Parliament passed a provincial powers law on Wednesday that paves the way for local elections to be held by October 1, but a big stumbling block will be the appointment of election officers in some key governorates, the United Nations said.
"You caught us by surprise, by having such a quick decision on the date of the elections. The date of the election will now be on October 1, and we have to adjust," the U.N. envoy to Baghdad, Staffan de Mistura, told a news conference.
"For the past five months, there has been no movement, no decision whatsoever, regarding the appointment of very important positions ...the governorate electoral officers."
Iraqi officials, including Parliament Speaker Mahmoud al-Mashhadani, have said the provincial powers law calls for the elections to be held by October 1.
The polls are seen as an important step towards stability and reconciliation as minority Sunni Arabs largely boycotted provincial elections in January 2005 and are under-represented in many areas where they are numerically dominant.

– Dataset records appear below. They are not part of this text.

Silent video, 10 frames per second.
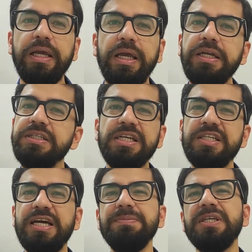It is at
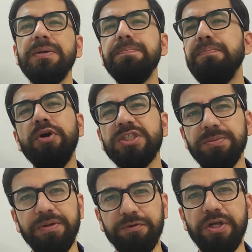times
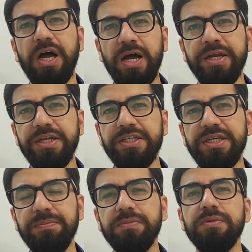impossible for the hiring
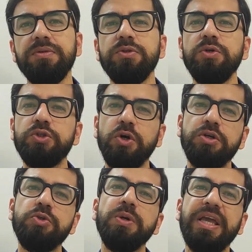team to talk
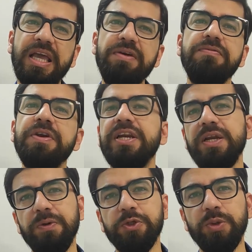to every
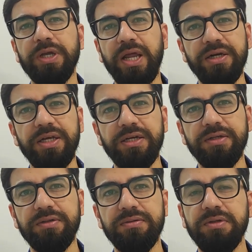individual candidate,
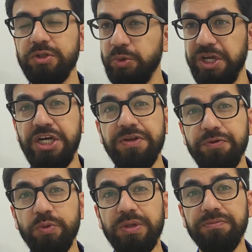to
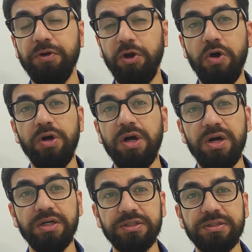interview them for long
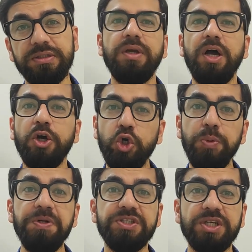hours. A group
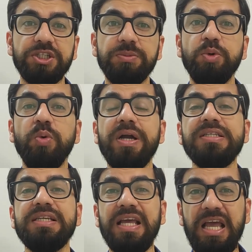discussion provides
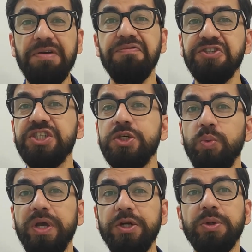an efficient
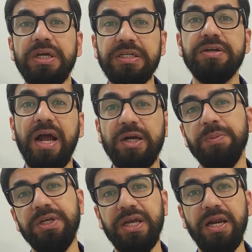way to interact with
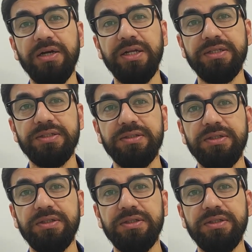the candidates.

But while security has improved across Iraq, bomb attacks and shootings are still a daily occurrence.
"We think that the provincial governments are the true guarantee of well being of the new Iraqi order," Mashhadani said at the news conference.
Mistura said the United Nations, which has a mandate to observe the elections to ensure transparency, had begun a high profile advertising campaign to find eight governorate electoral officers, in a process scheduled to take 43 days.
The provincial powers law defines ties between the Shi'ite-led government in Baghdad and local authorities and is seen as a key step before provincial elections can take place.
Attacks have fallen across Iraq by 60 percent since last June, when 30,000 additional U.S. troops became fully deployed.
U.S. force levels have begun to drop because of the gains, but the commander of U.S. forces in Iraq, General David Petraeus, said on Monday holding provincial polls might justify keeping higher numbers of U.S. forces here for slightly longer to help with voter security.
Five extra combat brigades brought in last year as part of U.S. President George W. Bush's "surge" policy are scheduled to depart by mid-year. Around 155,000 U.S. troops are in Iraq.
U.S. Defense Secretary Robert Gates said on Monday after meeting Petraeus in Baghdad that he backed a brief pause in U.S. troop cuts once the initial pullout has been completed.